#### Task requirements
Copy out each entry below verbatim, skipping the images.

#### Information
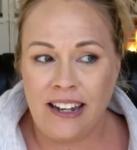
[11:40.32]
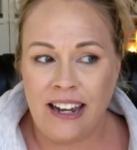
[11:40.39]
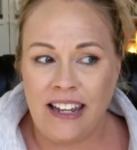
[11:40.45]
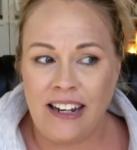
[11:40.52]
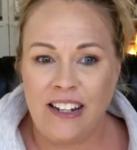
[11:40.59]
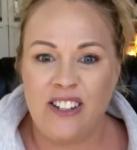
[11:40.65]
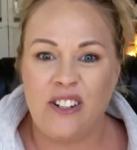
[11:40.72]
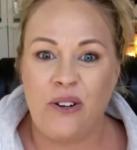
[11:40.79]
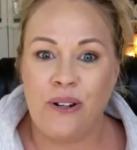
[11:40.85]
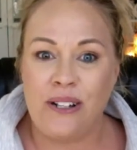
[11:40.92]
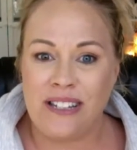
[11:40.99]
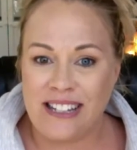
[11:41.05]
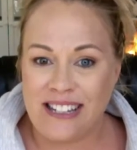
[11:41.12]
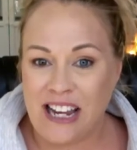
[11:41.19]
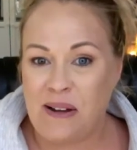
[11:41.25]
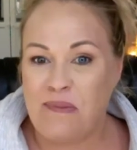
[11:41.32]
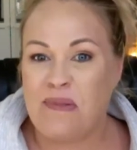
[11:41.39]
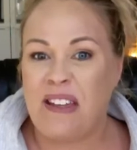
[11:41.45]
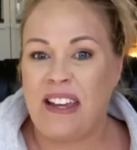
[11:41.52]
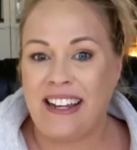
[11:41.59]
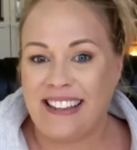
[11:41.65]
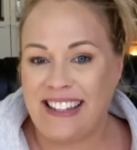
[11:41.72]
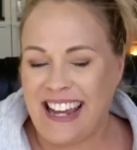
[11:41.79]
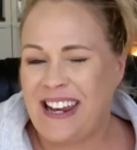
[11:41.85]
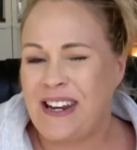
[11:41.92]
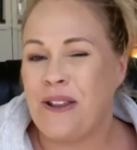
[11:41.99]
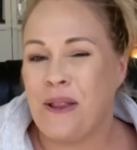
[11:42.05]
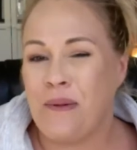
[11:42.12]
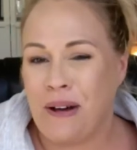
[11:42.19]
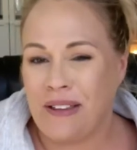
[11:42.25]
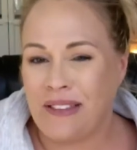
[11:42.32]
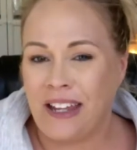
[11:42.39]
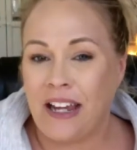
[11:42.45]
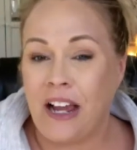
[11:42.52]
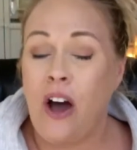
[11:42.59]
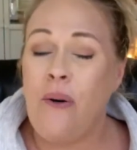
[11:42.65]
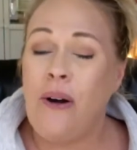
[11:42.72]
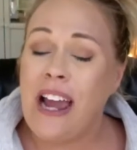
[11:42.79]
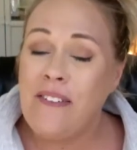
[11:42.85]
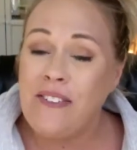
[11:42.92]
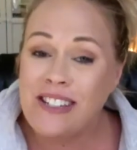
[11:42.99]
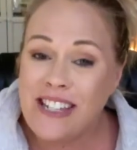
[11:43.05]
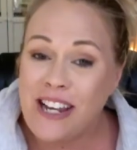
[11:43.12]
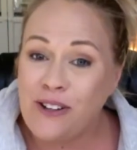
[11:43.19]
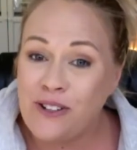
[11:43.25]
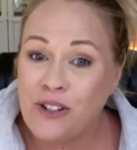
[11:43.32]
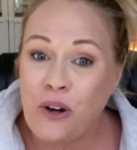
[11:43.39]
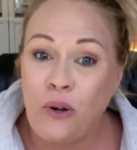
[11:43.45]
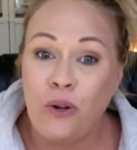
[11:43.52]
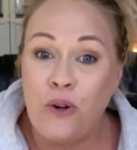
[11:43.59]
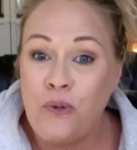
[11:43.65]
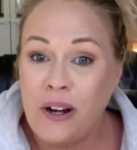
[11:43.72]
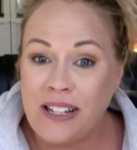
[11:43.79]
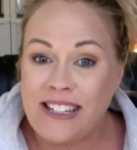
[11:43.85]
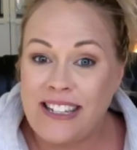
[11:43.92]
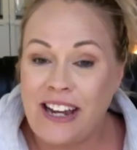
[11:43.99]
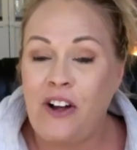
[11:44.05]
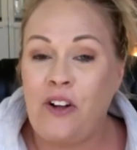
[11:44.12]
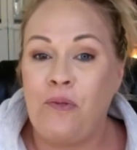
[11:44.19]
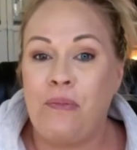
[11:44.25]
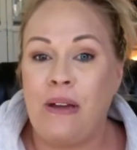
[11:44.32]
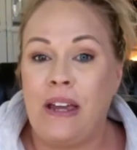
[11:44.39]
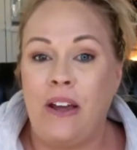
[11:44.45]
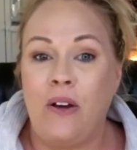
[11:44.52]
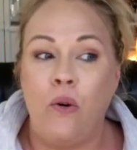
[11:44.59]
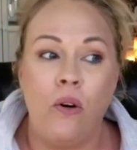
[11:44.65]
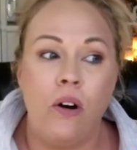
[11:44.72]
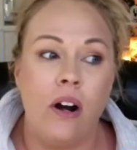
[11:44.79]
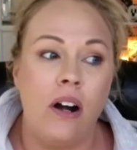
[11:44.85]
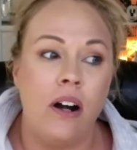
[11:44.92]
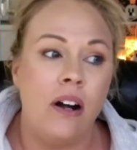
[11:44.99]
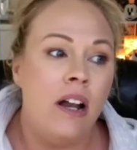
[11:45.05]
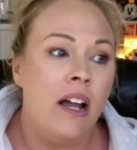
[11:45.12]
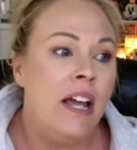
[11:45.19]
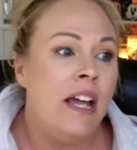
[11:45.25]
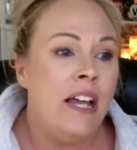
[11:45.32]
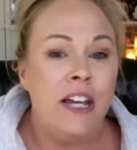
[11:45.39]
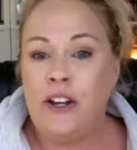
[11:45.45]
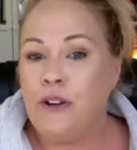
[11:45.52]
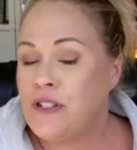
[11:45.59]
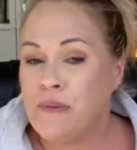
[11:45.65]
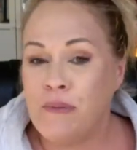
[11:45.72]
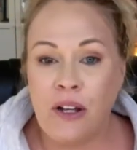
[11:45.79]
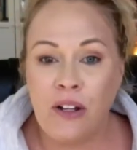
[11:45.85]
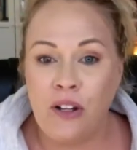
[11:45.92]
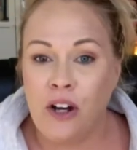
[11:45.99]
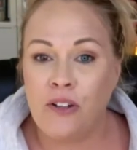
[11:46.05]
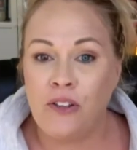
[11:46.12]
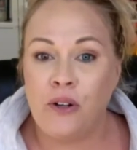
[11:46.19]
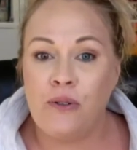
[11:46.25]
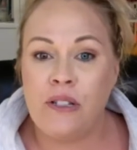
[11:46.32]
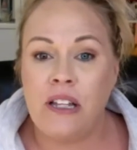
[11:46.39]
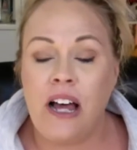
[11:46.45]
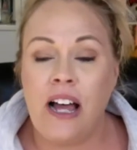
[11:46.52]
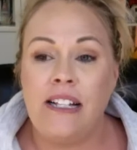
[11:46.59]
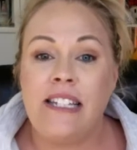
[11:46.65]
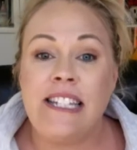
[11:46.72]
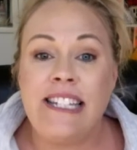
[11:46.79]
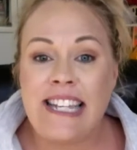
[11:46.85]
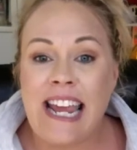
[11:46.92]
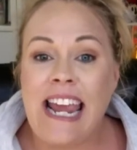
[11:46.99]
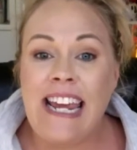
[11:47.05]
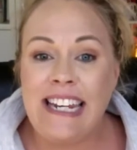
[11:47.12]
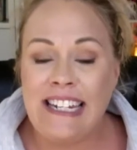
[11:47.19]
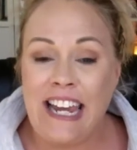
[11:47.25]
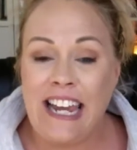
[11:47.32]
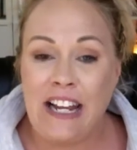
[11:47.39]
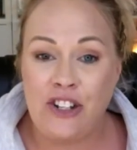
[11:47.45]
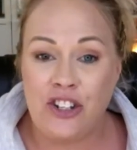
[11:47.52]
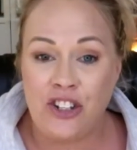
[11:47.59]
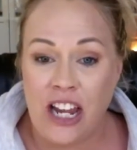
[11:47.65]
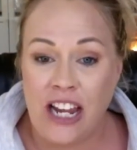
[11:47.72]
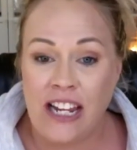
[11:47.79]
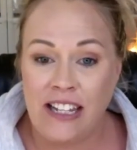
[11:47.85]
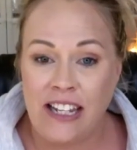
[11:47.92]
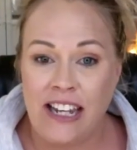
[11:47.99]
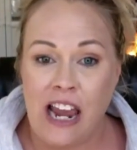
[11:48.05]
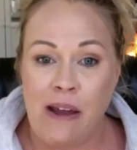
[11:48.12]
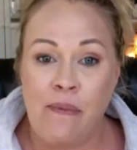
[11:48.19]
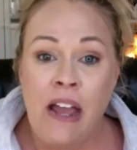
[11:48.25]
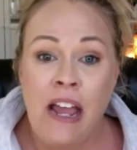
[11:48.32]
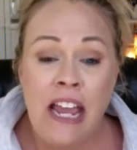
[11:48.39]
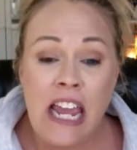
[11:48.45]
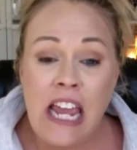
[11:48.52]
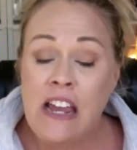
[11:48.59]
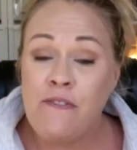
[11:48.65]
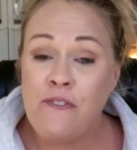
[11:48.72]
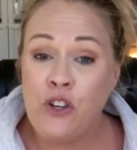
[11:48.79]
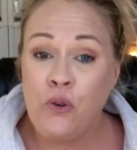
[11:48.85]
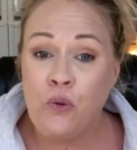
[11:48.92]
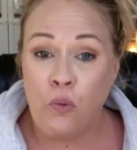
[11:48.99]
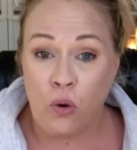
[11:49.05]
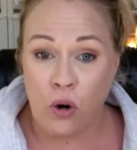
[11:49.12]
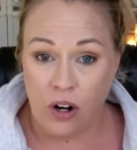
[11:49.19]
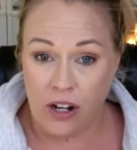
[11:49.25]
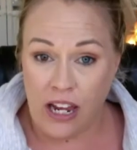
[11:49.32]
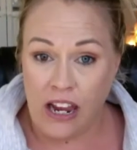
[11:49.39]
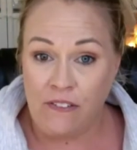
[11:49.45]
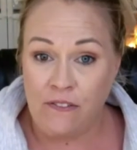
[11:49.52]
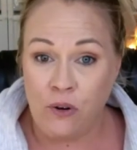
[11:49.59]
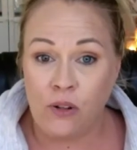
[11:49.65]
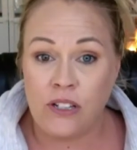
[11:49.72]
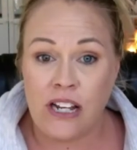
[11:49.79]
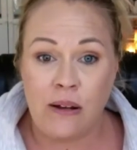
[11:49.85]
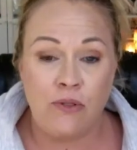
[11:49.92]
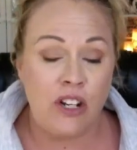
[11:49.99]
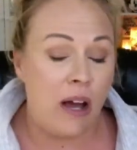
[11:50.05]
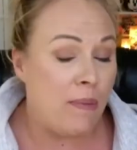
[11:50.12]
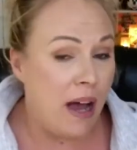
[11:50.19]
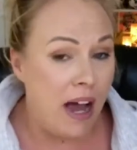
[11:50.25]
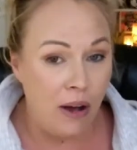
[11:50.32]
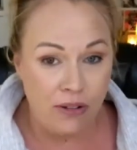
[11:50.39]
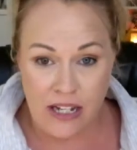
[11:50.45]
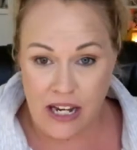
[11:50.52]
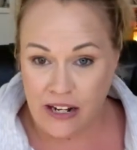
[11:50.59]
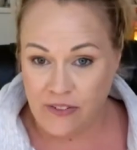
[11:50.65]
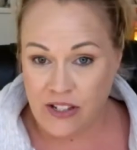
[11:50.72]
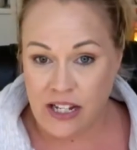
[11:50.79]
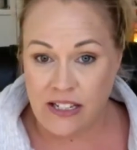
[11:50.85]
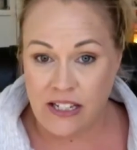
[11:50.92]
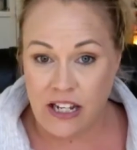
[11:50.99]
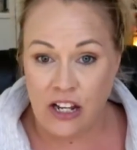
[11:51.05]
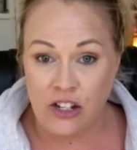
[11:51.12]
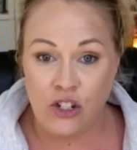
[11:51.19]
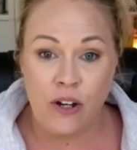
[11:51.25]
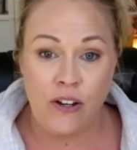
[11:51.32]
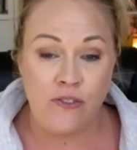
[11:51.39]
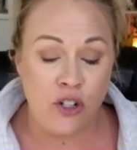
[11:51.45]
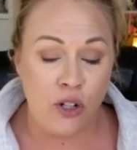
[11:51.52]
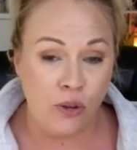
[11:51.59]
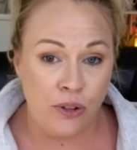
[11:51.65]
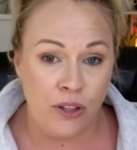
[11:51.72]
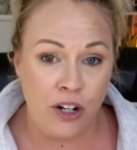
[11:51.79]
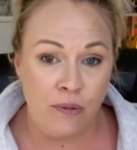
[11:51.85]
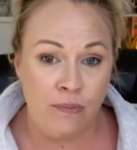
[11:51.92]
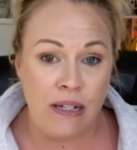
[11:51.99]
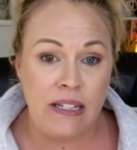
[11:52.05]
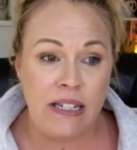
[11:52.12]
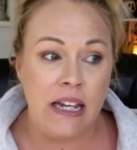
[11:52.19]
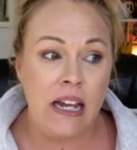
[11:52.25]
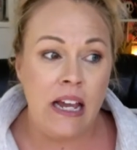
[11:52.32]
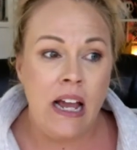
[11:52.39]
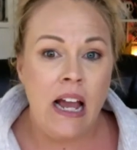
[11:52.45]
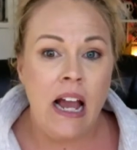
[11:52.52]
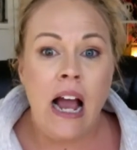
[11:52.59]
and it's always the same thing at the end of the month like oh i have a sales goal who wants to help me or you know something along those lines stay engaged stay in the game if you work a full-time job outside of Scentsy and you have children that are busy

#### Reply to the task
[11:40.32]
[11:40.39]
[11:40.45]
[11:40.52]
[11:40.59]
[11:40.65]
[11:40.72]
[11:40.79]
[11:40.85]
[11:40.92]
[11:40.99]
[11:41.05]
[11:41.12]
[11:41.19]
[11:41.25]
[11:41.32]
[11:41.39]
[11:41.45]
[11:41.52]
[11:41.59]
[11:41.65]
[11:41.72]
[11:41.79]
[11:41.85]
[11:41.92]
[11:41.99]
[11:42.05]
[11:42.12]
[11:42.19]
[11:42.25]
[11:42.32]
[11:42.39]
[11:42.45]
[11:42.52]
[11:42.59]
[11:42.65]
[11:42.72]
[11:42.79]
[11:42.85]
[11:42.92]
[11:42.99]
[11:43.05]
[11:43.12]
[11:43.19]
[11:43.25]
[11:43.32]
[11:43.39]
[11:43.45]
[11:43.52]
[11:43.59]
[11:43.65]
[11:43.72]
[11:43.79]
[11:43.85]
[11:43.92]
[11:43.99]
[11:44.05]
[11:44.12]
[11:44.19]
[11:44.25]
[11:44.32]
[11:44.39]
[11:44.45]
[11:44.52]
[11:44.59]
[11:44.65]
[11:44.72]
[11:44.79]
[11:44.85]
[11:44.92]
[11:44.99]
[11:45.05]
[11:45.12]
[11:45.19]
[11:45.25]
[11:45.32]
[11:45.39]
[11:45.45]
[11:45.52]
[11:45.59]
[11:45.65]
[11:45.72]
[11:45.79]
[11:45.85]
[11:45.92]
[11:45.99]
[11:46.05]
[11:46.12]
[11:46.19]
[11:46.25]
[11:46.32]
[11:46.39]
[11:46.45]
[11:46.52]
[11:46.59]
[11:46.65]
[11:46.72]
[11:46.79]
[11:46.85]
[11:46.92]
[11:46.99]
[11:47.05]
[11:47.12]
[11:47.19]
[11:47.25]
[11:47.32]
[11:47.39]
[11:47.45]
[11:47.52]
[11:47.59]
[11:47.65]
[11:47.72]
[11:47.79]
[11:47.85]
[11:47.92]
[11:47.99]
[11:48.05]
[11:48.12]
[11:48.19]
[11:48.25]
[11:48.32]
[11:48.39]
[11:48.45]
[11:48.52]
[11:48.59]
[11:48.65]
[11:48.72]
[11:48.79]
[11:48.85]
[11:48.92]
[11:48.99]
[11:49.05]
[11:49.12]
[11:49.19]
[11:49.25]
[11:49.32]
[11:49.39]
[11:49.45]
[11:49.52]
[11:49.59]
[11:49.65]
[11:49.72]
[11:49.79]
[11:49.85]
[11:49.92]
[11:49.99]
[11:50.05]
[11:50.12]
[11:50.19]
[11:50.25]
[11:50.32]
[11:50.39]
[11:50.45]
[11:50.52]
[11:50.59]
[11:50.65]
[11:50.72]
[11:50.79]
[11:50.85]
[11:50.92]
[11:50.99]
[11:51.05]
[11:51.12]
[11:51.19]
[11:51.25]
[11:51.32]
[11:51.39]
[11:51.45]
[11:51.52]
[11:51.59]
[11:51.65]
[11:51.72]
[11:51.79]
[11:51.85]
[11:51.92]
[11:51.99]
[11:52.05]
[11:52.12]
[11:52.19]
[11:52.25]
[11:52.32]
[11:52.39]
[11:52.45]
[11:52.52]
[11:52.59]
and it's always the same thing at the end of the month like oh i have a sales goal who wants to help me or you know something along those lines stay engaged stay in the game if you work a full-time job outside of Scentsy and you have children that are busy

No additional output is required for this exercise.